Further, Exact also plans to collect and store blood samples from participants in the BLUE-C study to support the validation of its blood-based colorectal cancer screening test, though it's still early days for that.
"We have recently completed a case-control study demonstrating strong performance with the blood-based colorectal cancer test," Conroy said. "A blood test has, like any of the data that we have seen, lower performance than even the [fecal immunochemical] FIT test in terms of pre-cancer detection. [This is] really important as a model — the data then feeds these models."
Through this kind of data collection, the company hopes to develop a blood test for colorectal cancer that has similar performance for cancer detection at a similar specificity as current screens, he added.
Conroy further noted that a blood test would likely be more of a niche test that would have to be conducted once a year, rather than every three, five, or 10 years, like Cologuard or colonoscopy. Therefore, such a test would have to be priced appropriately, most likely at about a third of the current price of Cologuard.

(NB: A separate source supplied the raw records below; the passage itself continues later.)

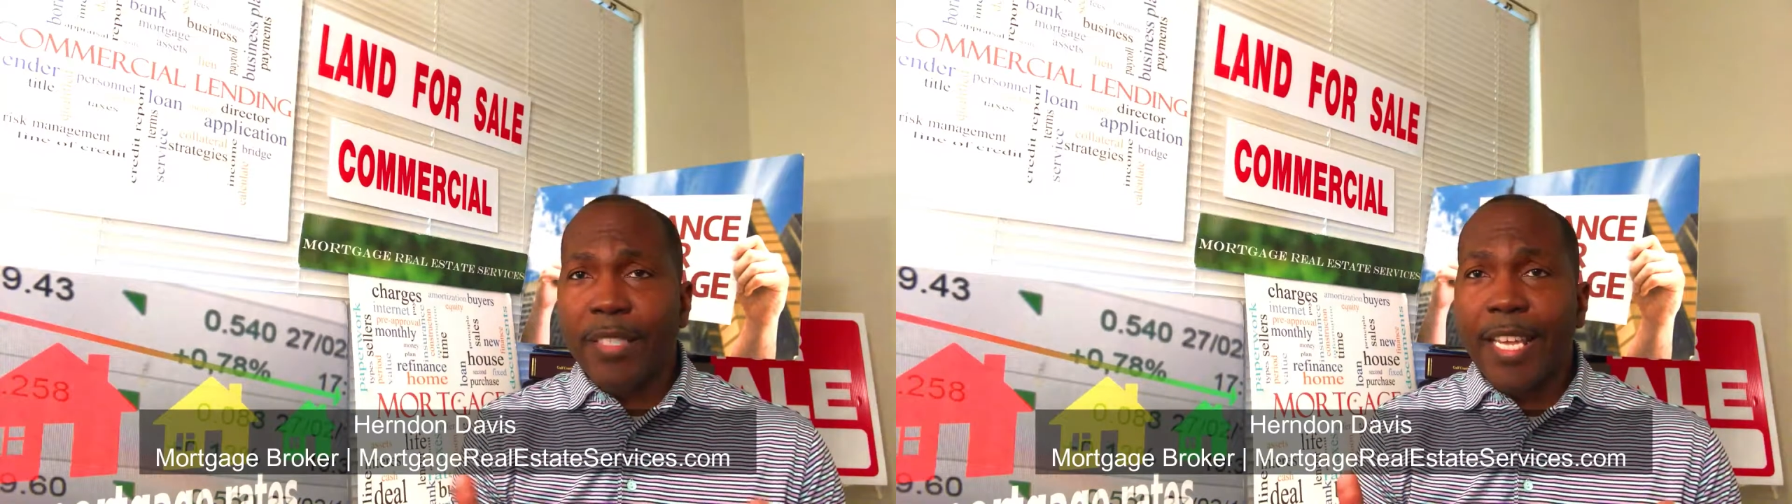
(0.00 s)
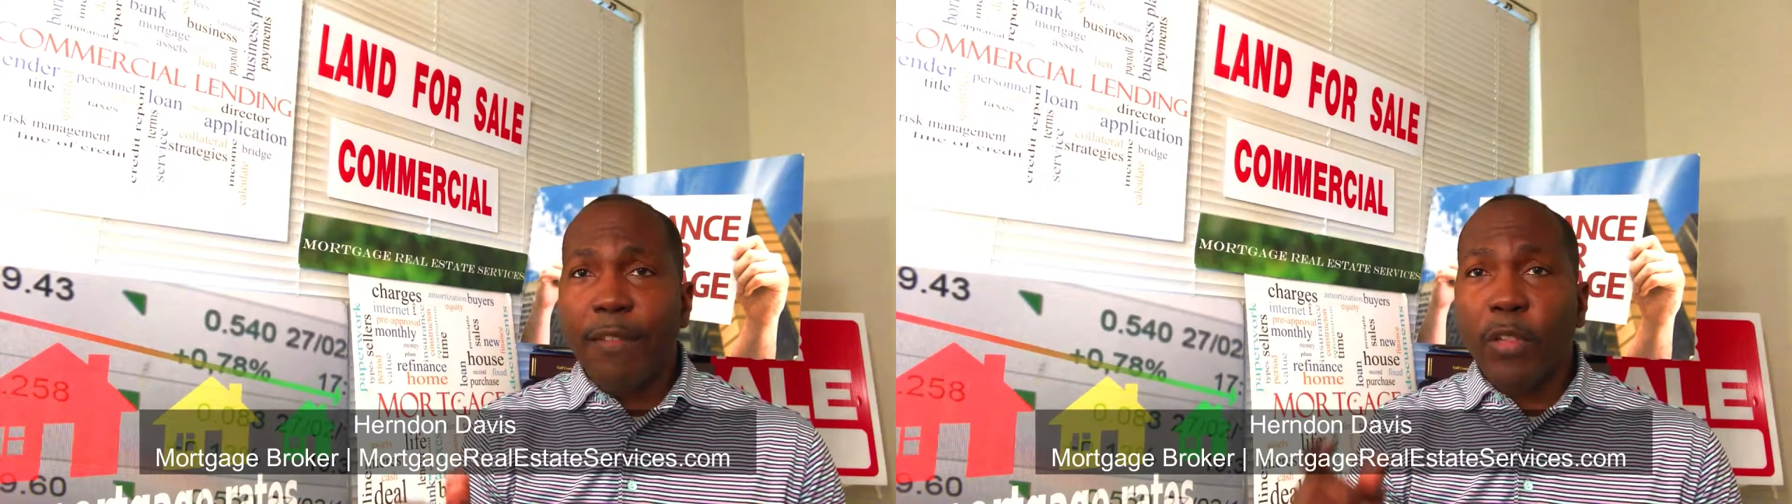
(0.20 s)

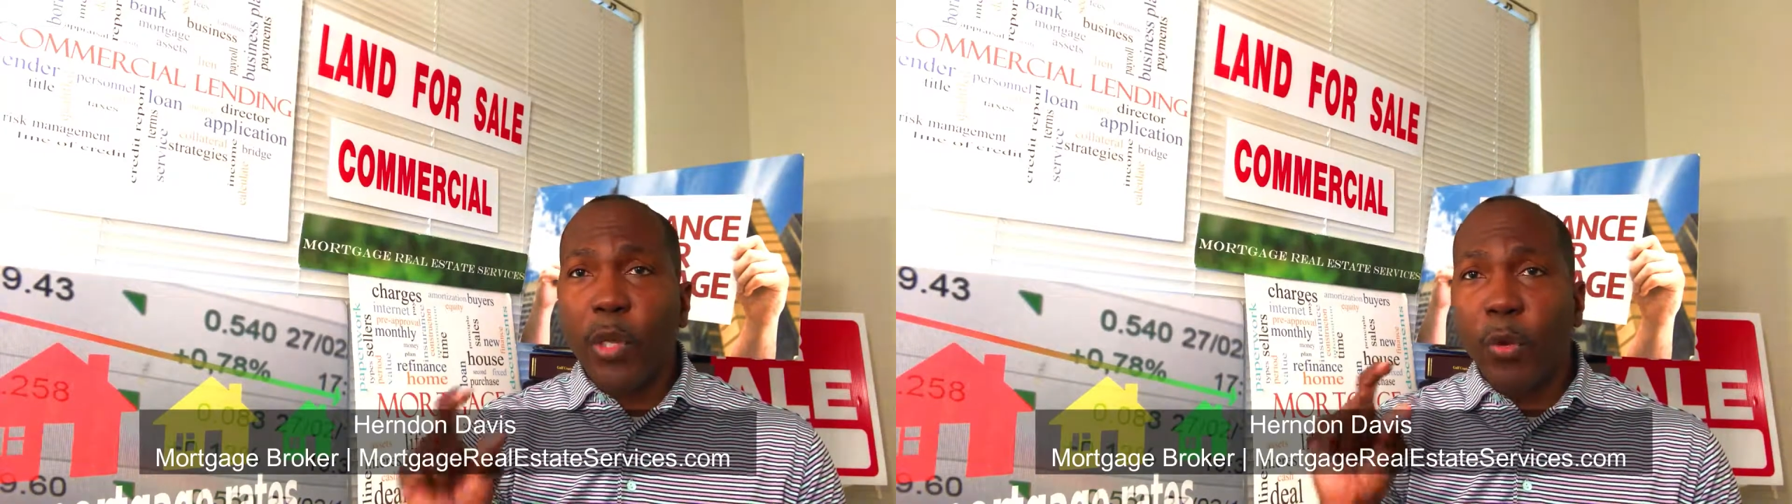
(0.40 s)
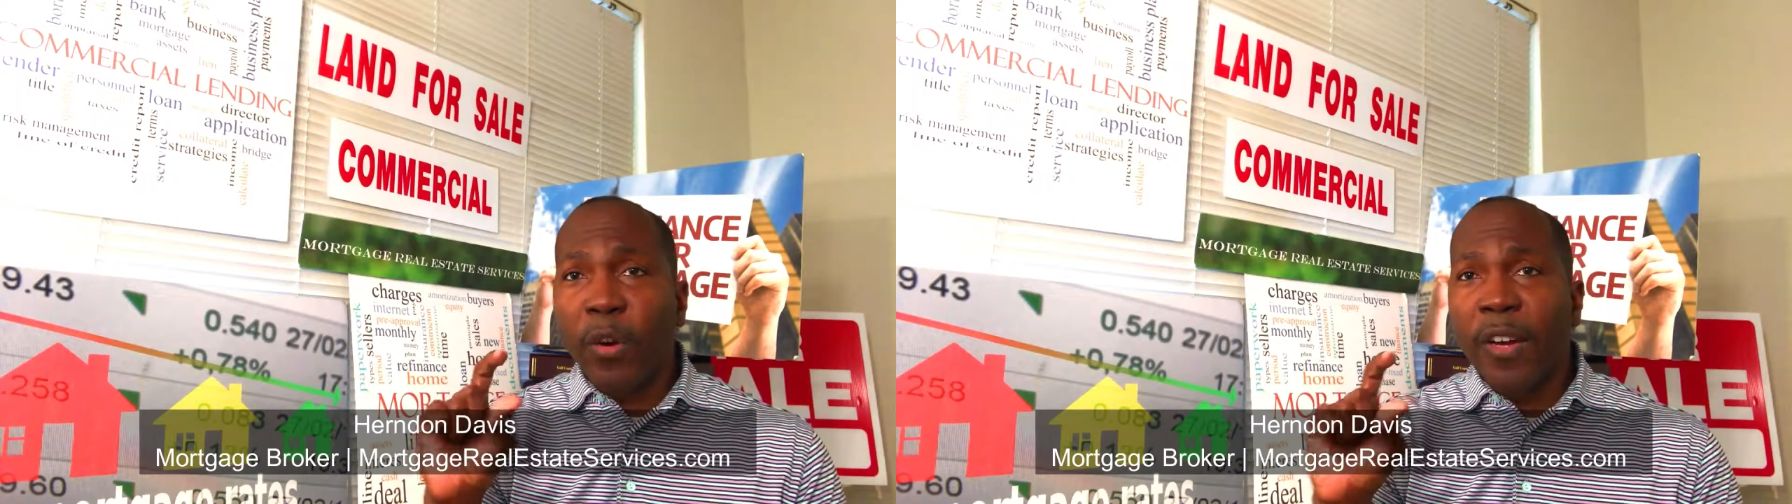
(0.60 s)
and have
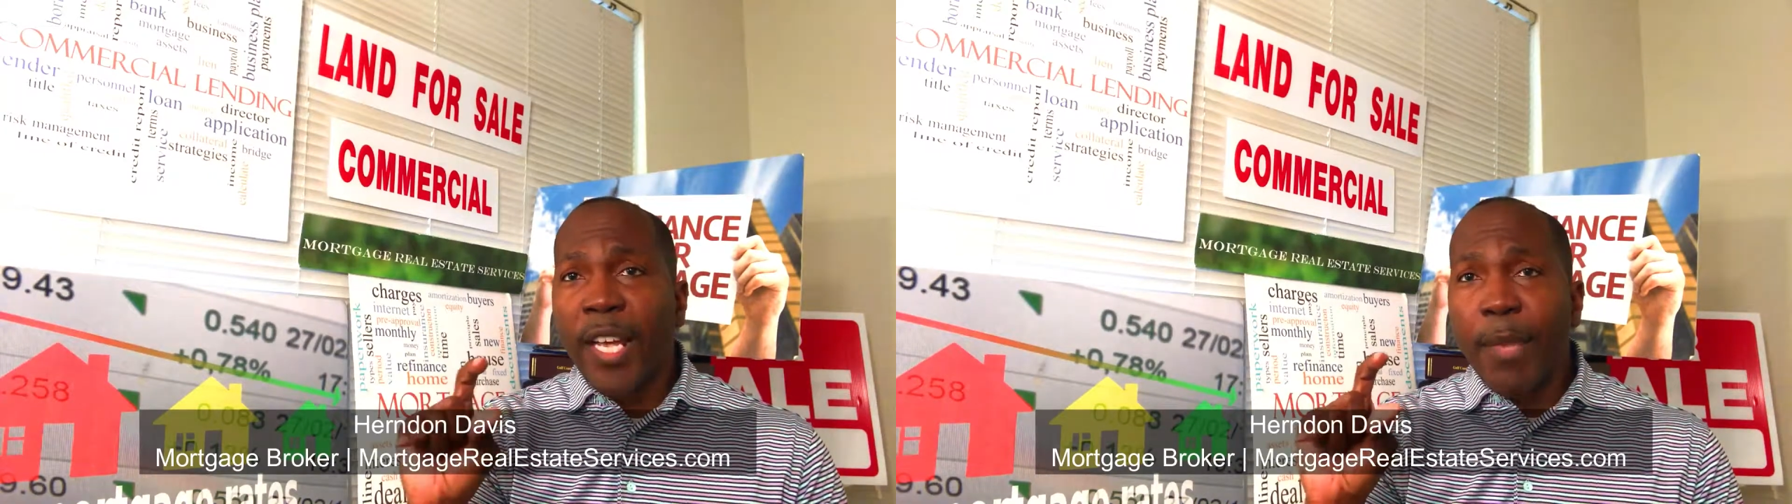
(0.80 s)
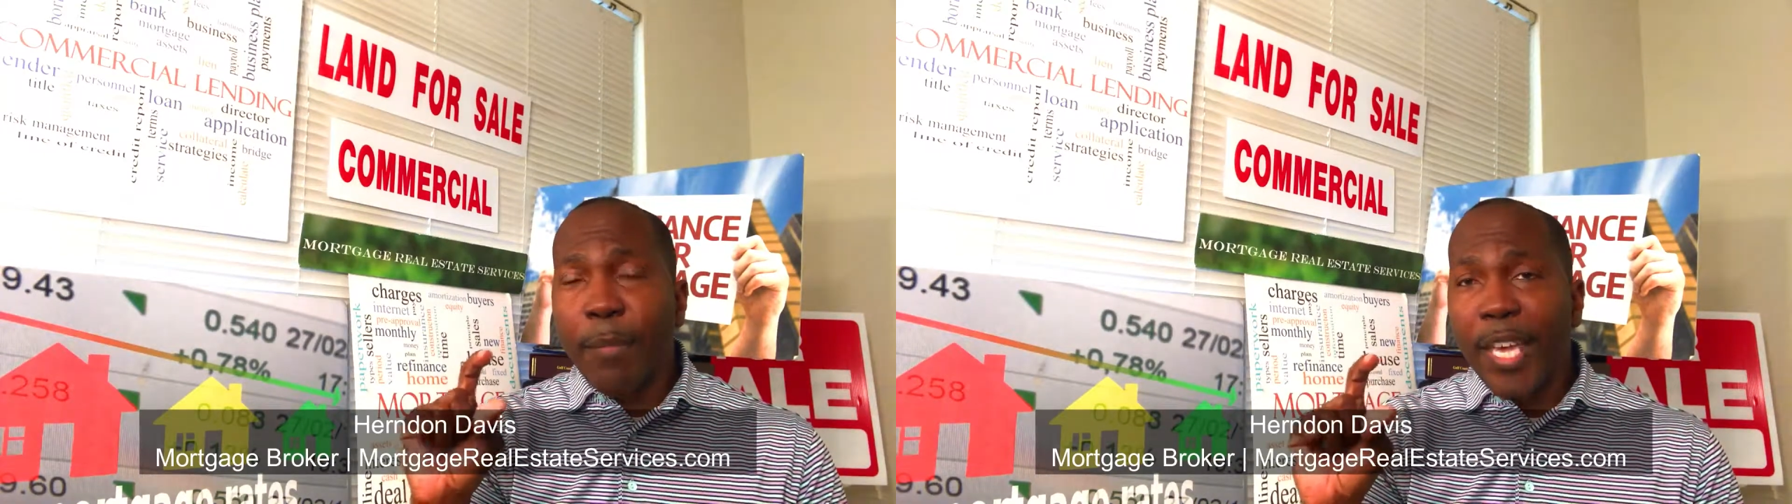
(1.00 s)
lower
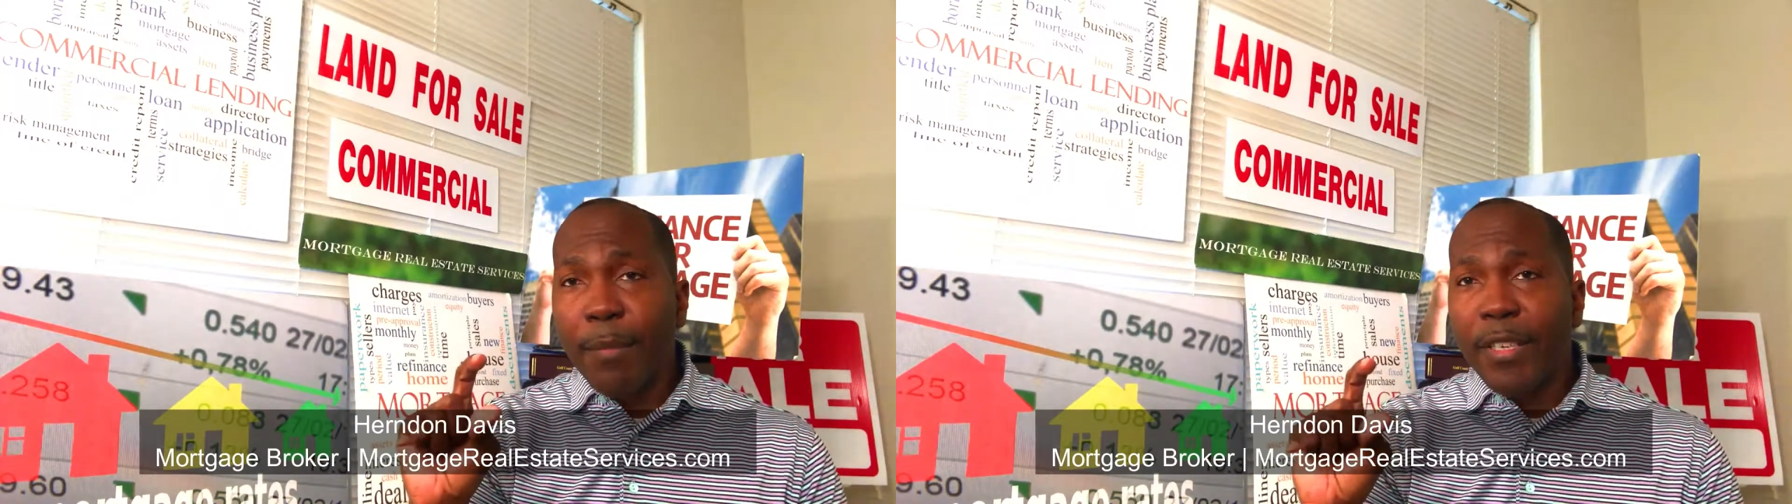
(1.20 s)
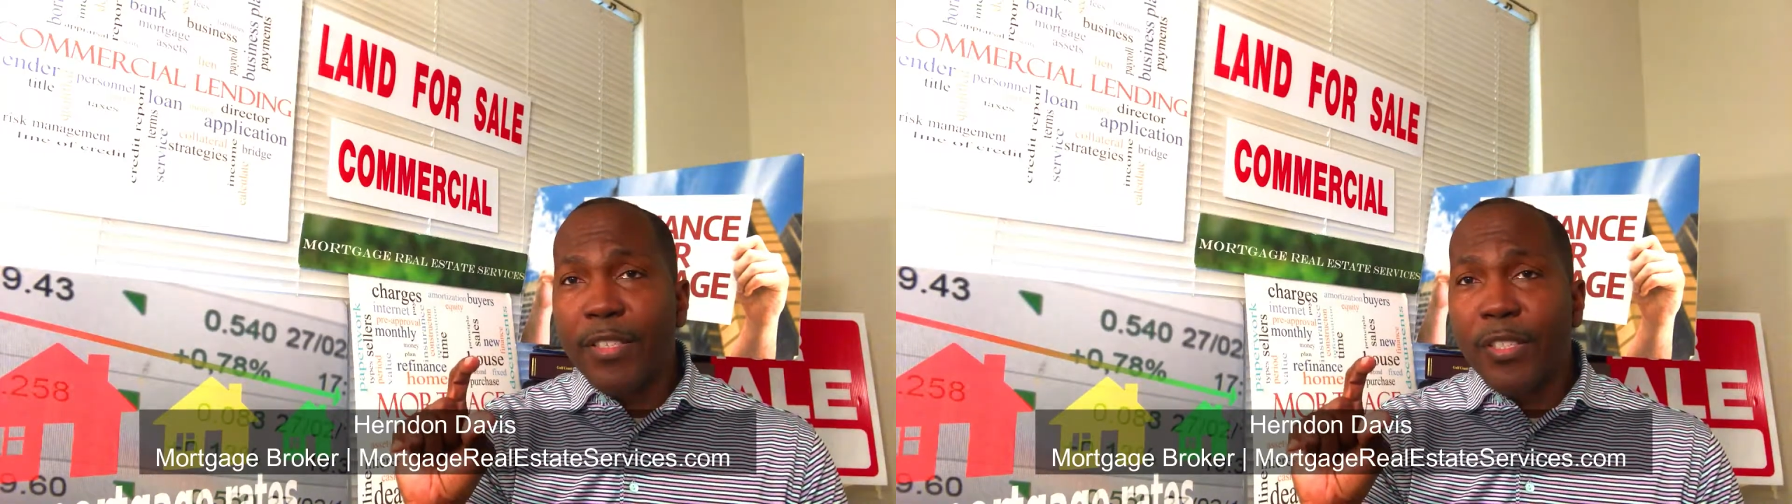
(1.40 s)

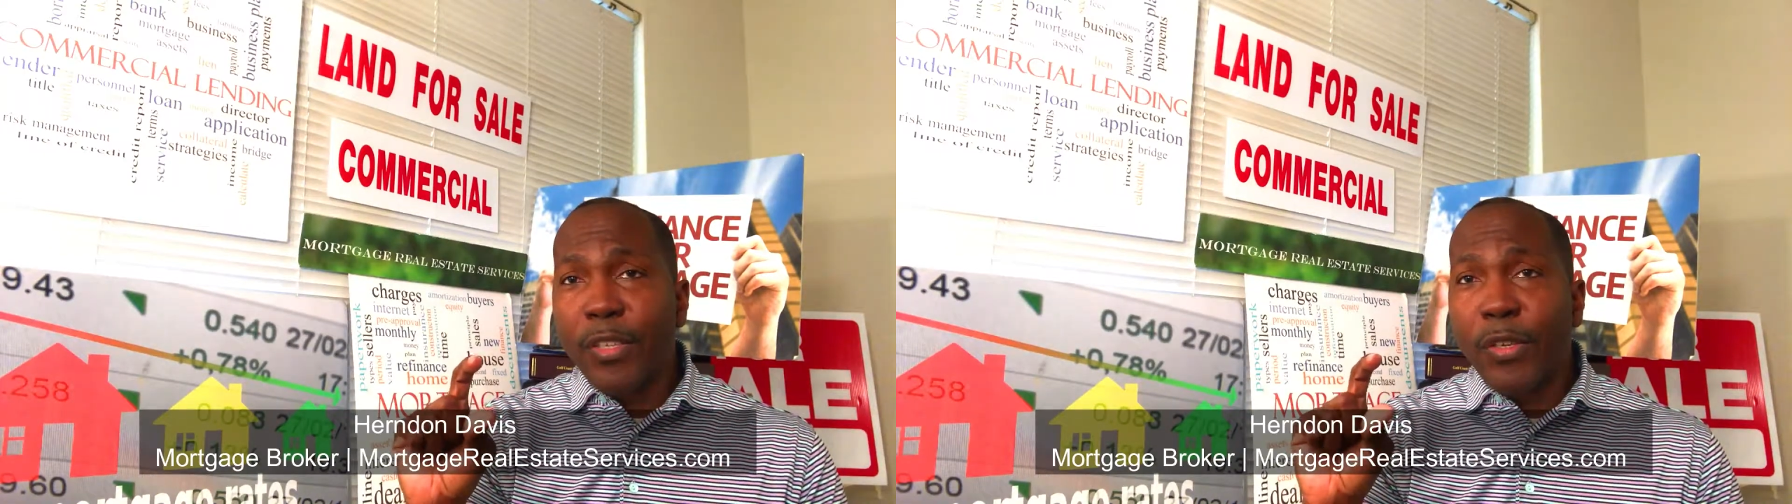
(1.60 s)
payments,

"That doesn’t leave a lot of room for all the costs associated with the DNA sequencing, which is why we are focused on a lower cost approach so that we can bring the test to market for people who refuse both Cologuard and colonoscopy, which we think will be a small fraction of the overall opportunity," Conroy said.
"The other thing to know about a blood-based program is we don't anticipate having this study completed until after it's too late to be in the next [US Preventive Services Task Force] USPSTF guidelines. That's true, we think, of any other entrants in the space," he highlighted. "So, the first time a blood-based test would potentially be in the USPSTF guidelines would be in the 2026 to 2027 timeframe."
Until that time, he said, Exact intends to increase the market penetration of Cologuard, which currently stands at about 5 percent.